00:11.0 ISA bridge: VIA Technologies, Inc. VT8237 ISA bridge [KT600/K8T800/K8T890 South]

00:11.5 Multimedia audio controller: VIA Technologies, Inc. VT8233/A/8235/8237 AC97 Audio Controller (rev 60)

00:12.0 Ethernet controller: VIA Technologies, Inc. VT6102 [Rhine-II] (rev 78)

01:00.0 VGA compatible controller: VIA Technologies, Inc. KM400/KN400/P4M800 [S3 UniChrome] (rev 01)

The is the hardware profile for the new laptop (that doesn't see the router):

00:00.0 RAM memory: nVidia Corporation C51 Host Bridge (rev a2)

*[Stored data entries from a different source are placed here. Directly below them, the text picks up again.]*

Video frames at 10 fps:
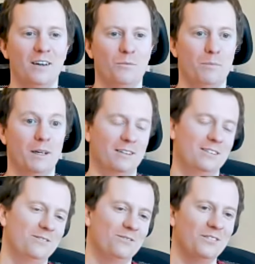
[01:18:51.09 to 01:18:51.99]
but
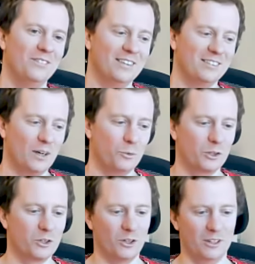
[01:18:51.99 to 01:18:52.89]
some would
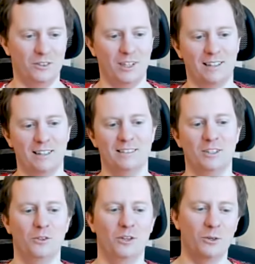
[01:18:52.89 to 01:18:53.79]
call the checklist of
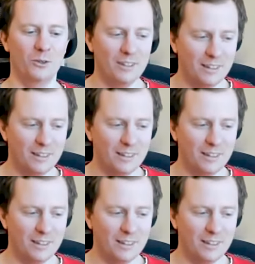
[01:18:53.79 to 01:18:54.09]
you know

00:00.1 RAM memory: nVidia Corporation C51 Memory Controller 0 (rev a2)

00:00.2 RAM memory: nVidia Corporation C51 Memory Controller 1 (rev a2)

00:00.3 RAM memory: nVidia Corporation C51 Memory Controller 5 (rev a2)

00:00.4 RAM memory: nVidia Corporation C51 Memory Controller 4 (rev a2)

00:00.5 RAM memory: nVidia Corporation C51 Host Bridge (rev a2)

00:00.6 RAM memory: nVidia Corporation C51 Memory Controller 3 (rev a2)

00:00.7 RAM memory: nVidia Corporation C51 Memory Controller 2 (rev a2)

00:02.0 PCI bridge: nVidia Corporation C51 PCI Express Bridge (rev a1)

00:03.0 PCI bridge: nVidia Corporation C51 PCI Express Bridge (rev a1)

00:05.0 VGA compatible controller: nVidia Corporation C51 [Geforce 6150 Go] (rev a2)

00:09.0 RAM memory: nVidia Corporation MCP51 Host Bridge (rev a2)

00:0a.0 ISA bridge: nVidia Corporation MCP51 LPC Bridge (rev a3)

00:0a.1 SMBus: nVidia Corporation MCP51 SMBus (rev a3)

00:0a.3 Co-processor: nVidia Corporation MCP51 PMU (rev a3)

00:0b.0 USB Controller: nVidia Corporation MCP51 USB Controller (rev a3)

00:0b.1 USB Controller: nVidia Corporation MCP51 USB Controller (rev a3)

00:0d.0 IDE interface: nVidia Corporation MCP51 IDE (rev f1)

00:0e.0 IDE interface: nVidia Corporation MCP51 Serial ATA Controller (rev f1)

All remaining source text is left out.